▶ INSTRUCTIONS TO FOLLOW: Each line below is to be repeated exactly; any picture is to be left out.

▶ DATA RECORDS:
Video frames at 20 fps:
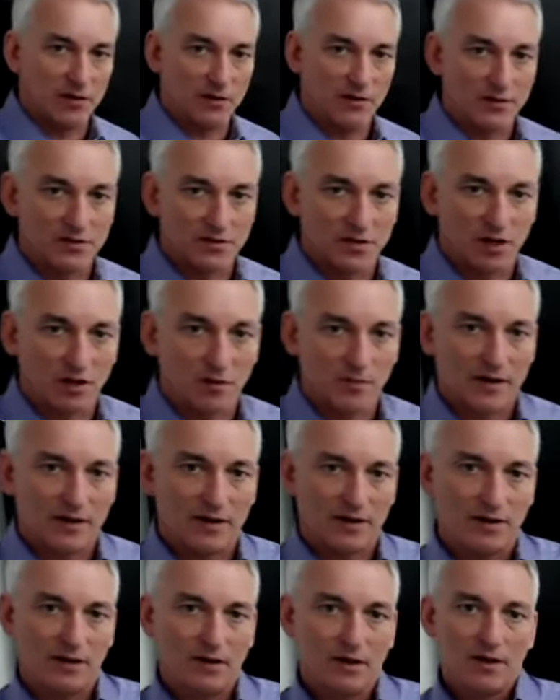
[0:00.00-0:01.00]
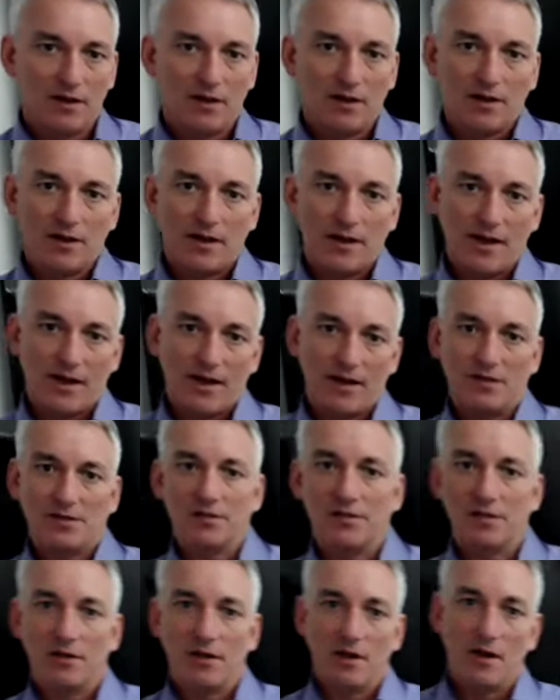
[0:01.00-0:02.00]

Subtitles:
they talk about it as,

▶ ANSWER BOX:
Video frames at 20 fps:
[0:00.00-0:01.00]
[0:01.00-0:02.00]

Subtitles:
they talk about it as,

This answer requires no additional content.